[Material shown]:
%%

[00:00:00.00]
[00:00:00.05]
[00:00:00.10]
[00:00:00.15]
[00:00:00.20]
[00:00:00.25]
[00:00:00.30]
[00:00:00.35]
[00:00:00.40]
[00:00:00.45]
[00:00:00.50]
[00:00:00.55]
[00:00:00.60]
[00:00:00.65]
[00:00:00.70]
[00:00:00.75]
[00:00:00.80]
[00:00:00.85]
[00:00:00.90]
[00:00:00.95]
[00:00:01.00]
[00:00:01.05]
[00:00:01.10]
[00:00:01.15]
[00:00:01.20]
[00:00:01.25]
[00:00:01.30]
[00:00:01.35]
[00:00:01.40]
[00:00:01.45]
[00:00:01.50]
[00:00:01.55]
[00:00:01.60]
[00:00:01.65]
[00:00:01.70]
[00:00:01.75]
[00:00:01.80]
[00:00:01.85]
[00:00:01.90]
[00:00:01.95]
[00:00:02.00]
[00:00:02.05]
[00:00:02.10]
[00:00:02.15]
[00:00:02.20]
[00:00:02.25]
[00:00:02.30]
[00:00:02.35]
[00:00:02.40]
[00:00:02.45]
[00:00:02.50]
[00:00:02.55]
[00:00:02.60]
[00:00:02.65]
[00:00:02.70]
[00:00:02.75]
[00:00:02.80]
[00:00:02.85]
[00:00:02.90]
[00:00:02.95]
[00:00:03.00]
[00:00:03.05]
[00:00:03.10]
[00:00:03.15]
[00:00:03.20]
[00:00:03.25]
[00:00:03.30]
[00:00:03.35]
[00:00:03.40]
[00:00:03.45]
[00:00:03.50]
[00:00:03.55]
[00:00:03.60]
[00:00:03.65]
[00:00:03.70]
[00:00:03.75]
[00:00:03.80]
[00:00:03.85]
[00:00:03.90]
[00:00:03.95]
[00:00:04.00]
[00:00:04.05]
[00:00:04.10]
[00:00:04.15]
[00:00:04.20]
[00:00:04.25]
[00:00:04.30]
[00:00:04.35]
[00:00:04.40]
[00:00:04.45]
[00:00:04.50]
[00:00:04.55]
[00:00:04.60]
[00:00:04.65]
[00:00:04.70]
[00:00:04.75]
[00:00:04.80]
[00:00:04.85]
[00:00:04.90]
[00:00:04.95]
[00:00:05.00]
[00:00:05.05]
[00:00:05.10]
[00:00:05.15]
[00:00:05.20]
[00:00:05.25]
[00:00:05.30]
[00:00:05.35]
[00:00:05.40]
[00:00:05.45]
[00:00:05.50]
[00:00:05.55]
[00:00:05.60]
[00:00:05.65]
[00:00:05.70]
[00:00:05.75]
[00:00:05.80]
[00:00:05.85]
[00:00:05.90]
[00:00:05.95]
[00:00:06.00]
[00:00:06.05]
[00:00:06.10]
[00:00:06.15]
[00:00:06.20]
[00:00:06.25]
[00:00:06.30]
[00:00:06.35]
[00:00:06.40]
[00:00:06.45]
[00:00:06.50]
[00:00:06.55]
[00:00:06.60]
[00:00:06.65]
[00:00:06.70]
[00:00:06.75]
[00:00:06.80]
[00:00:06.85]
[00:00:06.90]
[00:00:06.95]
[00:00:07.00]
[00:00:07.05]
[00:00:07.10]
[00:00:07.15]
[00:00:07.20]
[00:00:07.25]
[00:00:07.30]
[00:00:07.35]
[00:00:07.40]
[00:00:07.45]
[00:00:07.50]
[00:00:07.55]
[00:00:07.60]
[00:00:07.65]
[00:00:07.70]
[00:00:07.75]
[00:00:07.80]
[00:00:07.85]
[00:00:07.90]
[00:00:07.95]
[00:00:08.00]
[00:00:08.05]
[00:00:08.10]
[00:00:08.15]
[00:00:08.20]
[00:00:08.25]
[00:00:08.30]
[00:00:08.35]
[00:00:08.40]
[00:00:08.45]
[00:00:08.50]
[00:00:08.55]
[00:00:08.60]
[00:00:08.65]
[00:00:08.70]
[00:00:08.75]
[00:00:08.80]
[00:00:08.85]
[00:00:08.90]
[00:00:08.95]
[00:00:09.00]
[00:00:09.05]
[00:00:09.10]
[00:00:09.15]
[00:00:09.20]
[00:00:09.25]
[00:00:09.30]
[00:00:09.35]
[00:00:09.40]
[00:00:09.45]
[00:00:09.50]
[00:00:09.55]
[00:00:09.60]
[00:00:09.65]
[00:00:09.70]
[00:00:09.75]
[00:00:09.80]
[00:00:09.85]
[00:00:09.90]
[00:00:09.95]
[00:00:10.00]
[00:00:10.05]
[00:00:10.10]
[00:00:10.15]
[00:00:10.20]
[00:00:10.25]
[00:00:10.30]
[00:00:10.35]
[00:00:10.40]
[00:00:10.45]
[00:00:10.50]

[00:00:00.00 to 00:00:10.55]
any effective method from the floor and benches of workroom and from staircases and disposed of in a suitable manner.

%%

[About this exercise]: Beginning at the first line of the records, retype exactly every line up to and including the one with "[00:00:02.15]".

[Answer below]:
[00:00:00.00]
[00:00:00.05]
[00:00:00.10]
[00:00:00.15]
[00:00:00.20]
[00:00:00.25]
[00:00:00.30]
[00:00:00.35]
[00:00:00.40]
[00:00:00.45]
[00:00:00.50]
[00:00:00.55]
[00:00:00.60]
[00:00:00.65]
[00:00:00.70]
[00:00:00.75]
[00:00:00.80]
[00:00:00.85]
[00:00:00.90]
[00:00:00.95]
[00:00:01.00]
[00:00:01.05]
[00:00:01.10]
[00:00:01.15]
[00:00:01.20]
[00:00:01.25]
[00:00:01.30]
[00:00:01.35]
[00:00:01.40]
[00:00:01.45]
[00:00:01.50]
[00:00:01.55]
[00:00:01.60]
[00:00:01.65]
[00:00:01.70]
[00:00:01.75]
[00:00:01.80]
[00:00:01.85]
[00:00:01.90]
[00:00:01.95]
[00:00:02.00]
[00:00:02.05]
[00:00:02.10]
[00:00:02.15]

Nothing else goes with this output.